:: What to produce ::
Look below for the line that contains "[2:19.41-2:20.41]" and the line that contains "[0:02.00-0:03.00]", then restate both of them and every line in between, exactly. No picture goes in the copy.

Dataset entries
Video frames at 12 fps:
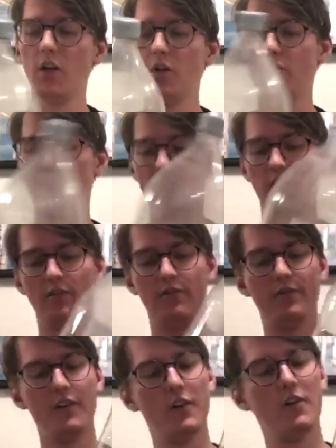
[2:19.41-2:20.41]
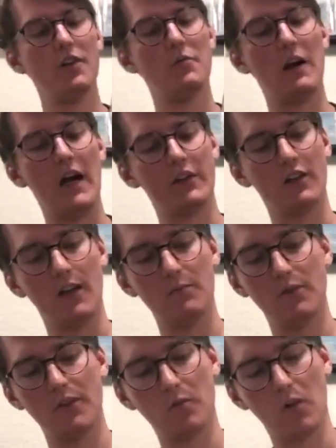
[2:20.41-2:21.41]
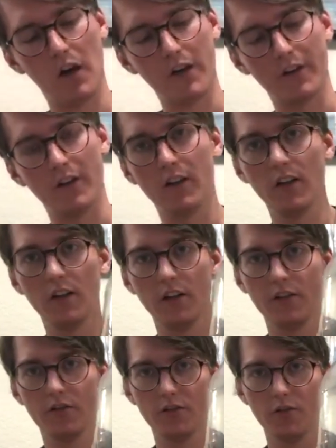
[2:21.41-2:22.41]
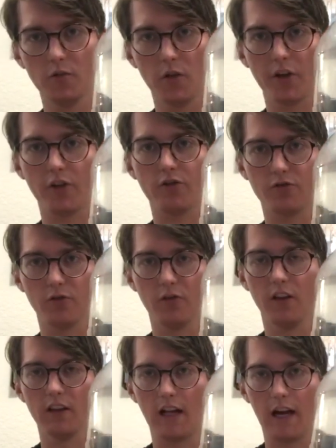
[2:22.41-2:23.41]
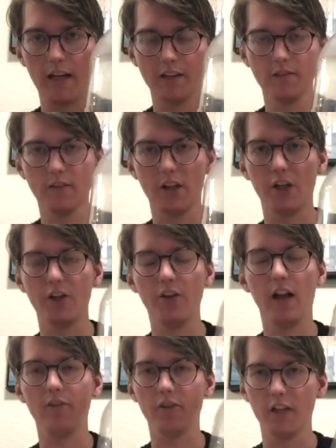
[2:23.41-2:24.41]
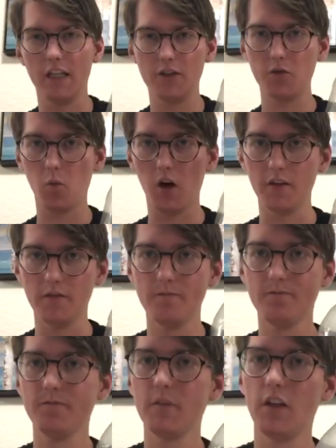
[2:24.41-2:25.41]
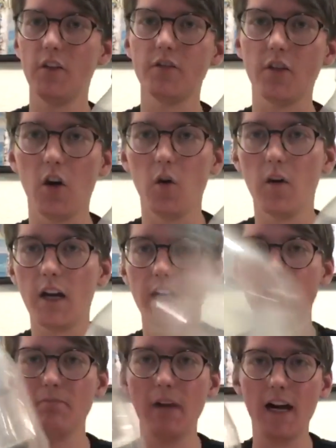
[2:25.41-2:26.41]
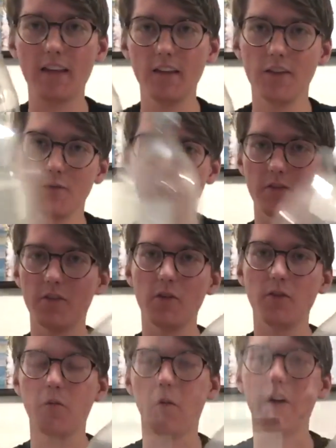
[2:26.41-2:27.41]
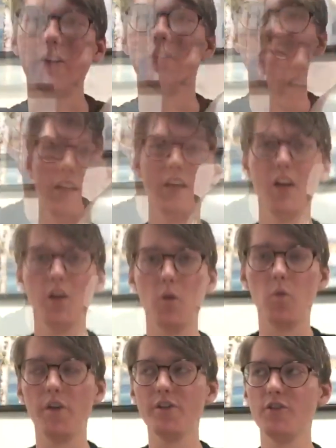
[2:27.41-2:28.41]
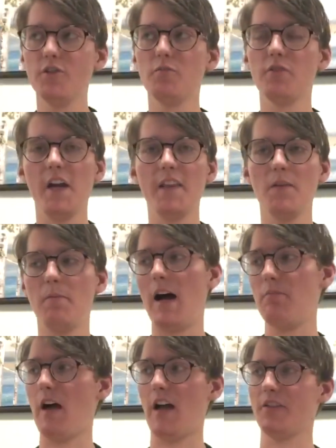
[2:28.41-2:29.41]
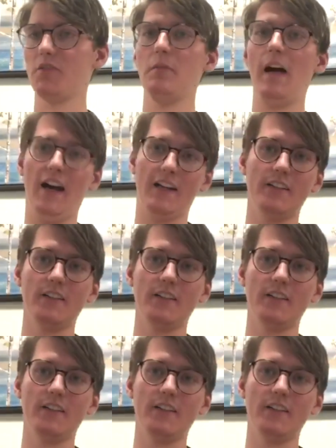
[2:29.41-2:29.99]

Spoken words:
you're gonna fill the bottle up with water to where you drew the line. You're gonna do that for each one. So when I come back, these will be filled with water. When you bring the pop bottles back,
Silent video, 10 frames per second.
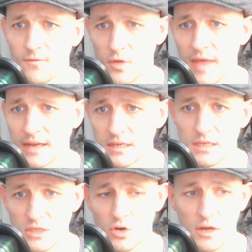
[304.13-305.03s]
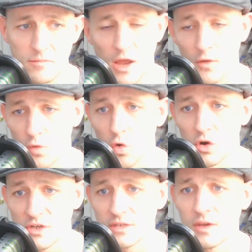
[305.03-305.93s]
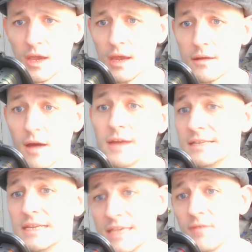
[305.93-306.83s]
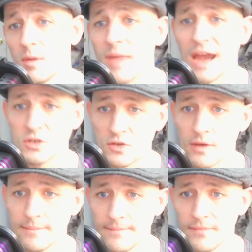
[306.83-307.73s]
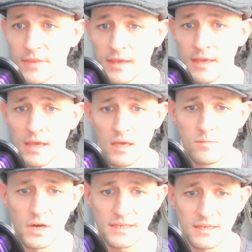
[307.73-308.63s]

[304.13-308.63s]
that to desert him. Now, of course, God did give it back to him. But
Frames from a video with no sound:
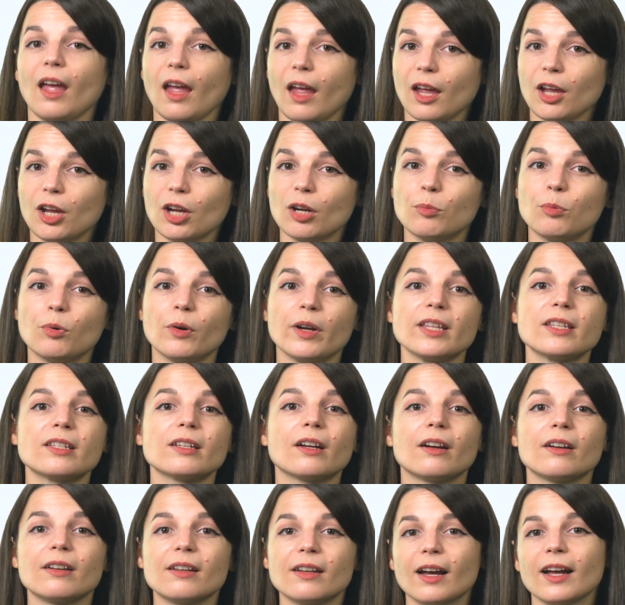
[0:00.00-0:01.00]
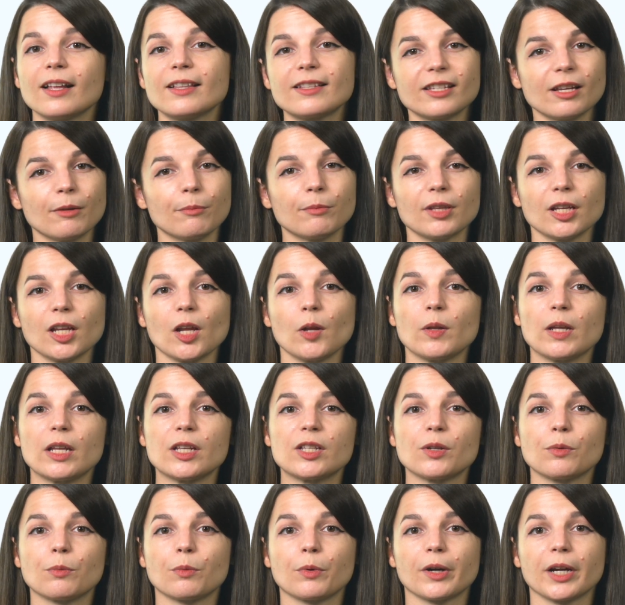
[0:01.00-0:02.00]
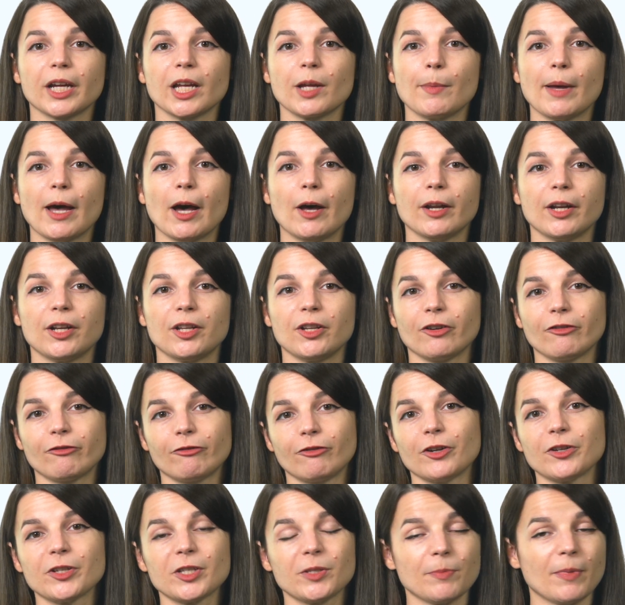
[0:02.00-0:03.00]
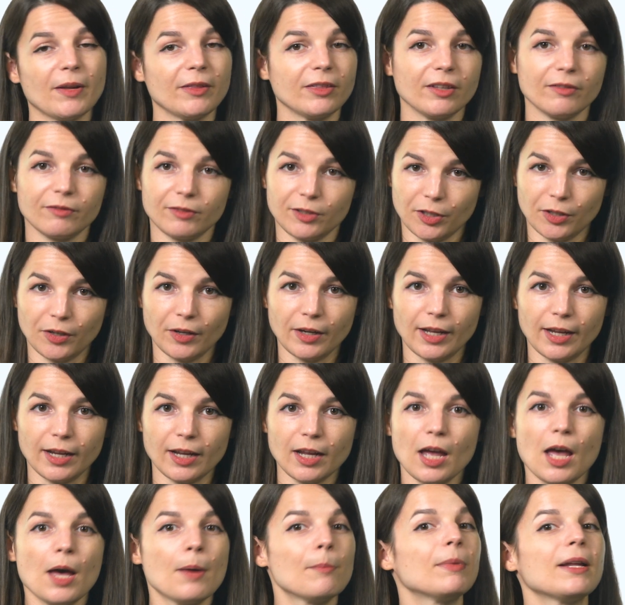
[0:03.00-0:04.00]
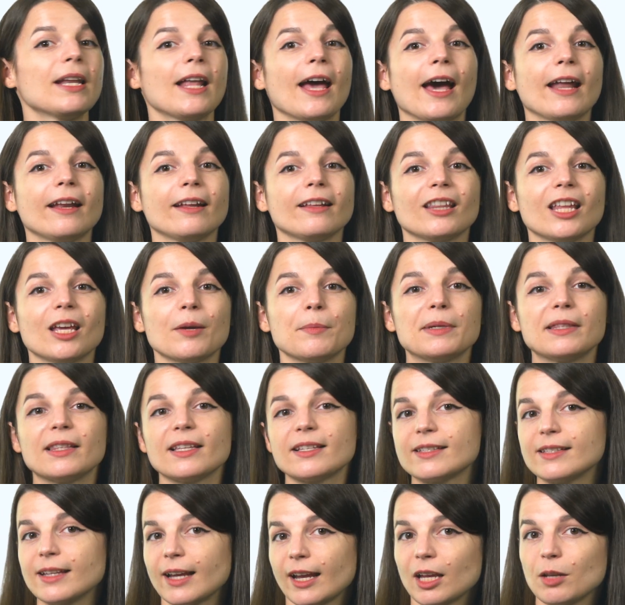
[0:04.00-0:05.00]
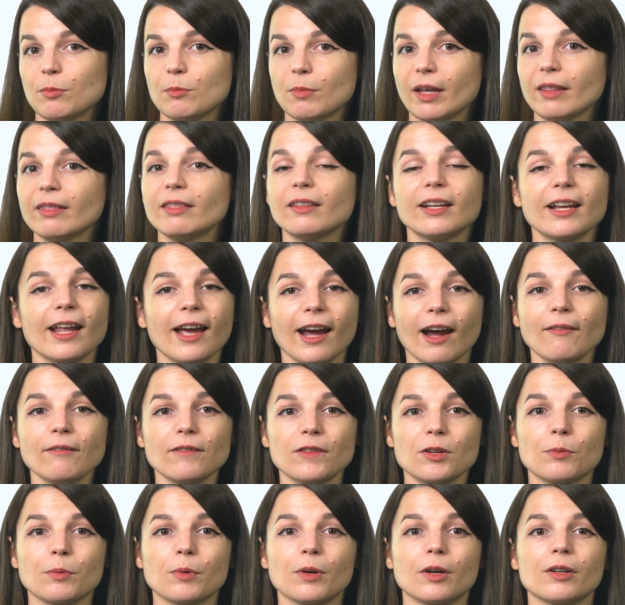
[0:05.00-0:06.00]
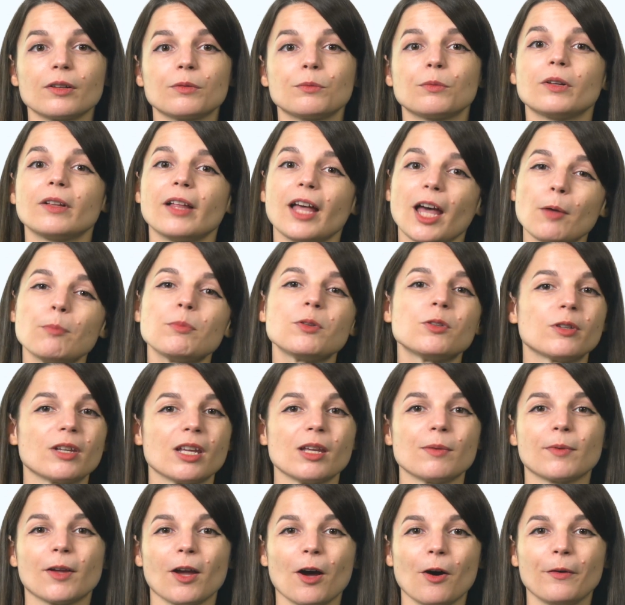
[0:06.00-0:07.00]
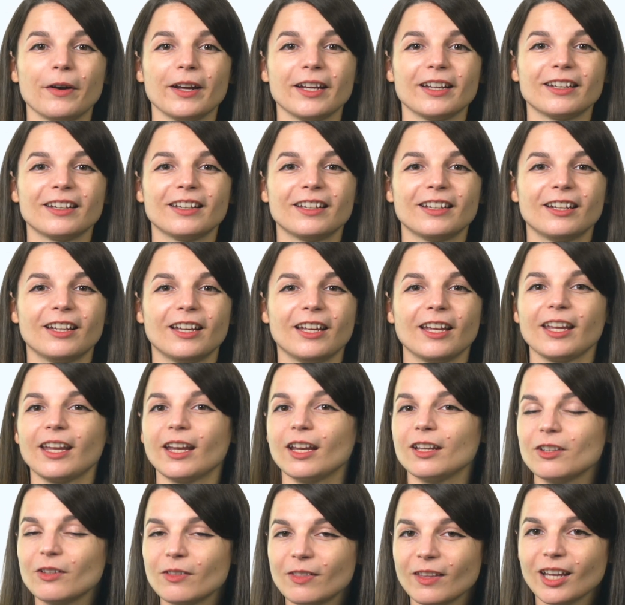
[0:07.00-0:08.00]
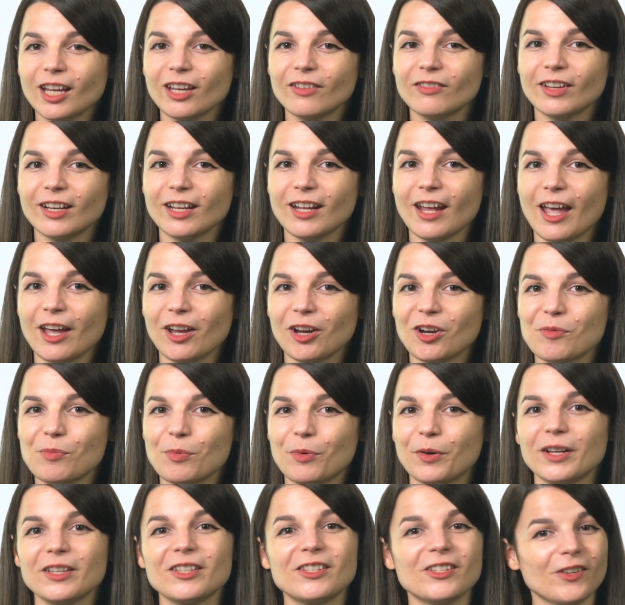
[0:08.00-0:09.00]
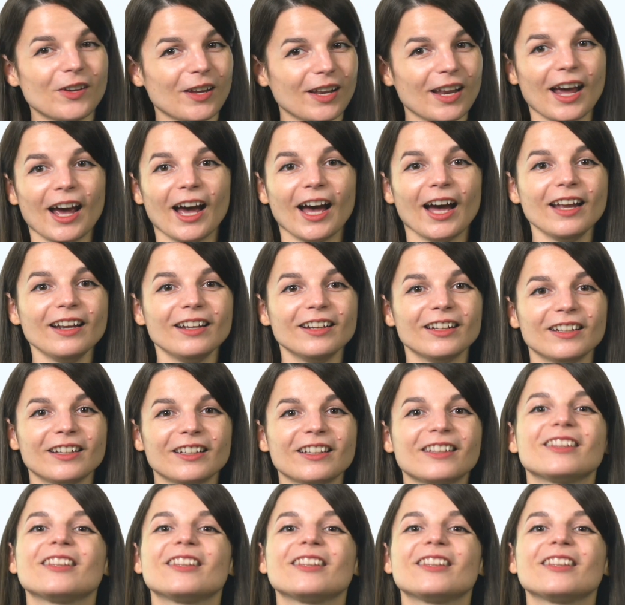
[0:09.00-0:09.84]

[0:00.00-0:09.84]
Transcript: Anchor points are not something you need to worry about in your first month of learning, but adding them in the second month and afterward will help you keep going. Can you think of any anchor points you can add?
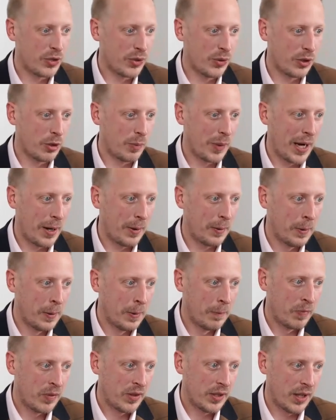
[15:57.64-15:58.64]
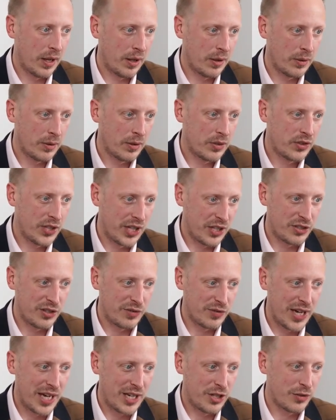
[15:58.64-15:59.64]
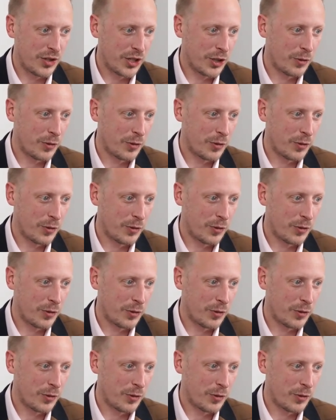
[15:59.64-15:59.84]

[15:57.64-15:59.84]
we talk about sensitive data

:: Exercise solution ::
[2:19.41-2:20.41]
[2:20.41-2:21.41]
[2:21.41-2:22.41]
[2:22.41-2:23.41]
[2:23.41-2:24.41]
[2:24.41-2:25.41]
[2:25.41-2:26.41]
[2:26.41-2:27.41]
[2:27.41-2:28.41]
[2:28.41-2:29.41]
[2:29.41-2:29.99]

Spoken words:
you're gonna fill the bottle up with water to where you drew the line. You're gonna do that for each one. So when I come back, these will be filled with water. When you bring the pop bottles back,
Silent video, 10 frames per second.
[304.13-305.03s]
[305.03-305.93s]
[305.93-306.83s]
[306.83-307.73s]
[307.73-308.63s]

[304.13-308.63s]
that to desert him. Now, of course, God did give it back to him. But
Frames from a video with no sound:
[0:00.00-0:01.00]
[0:01.00-0:02.00]
[0:02.00-0:03.00]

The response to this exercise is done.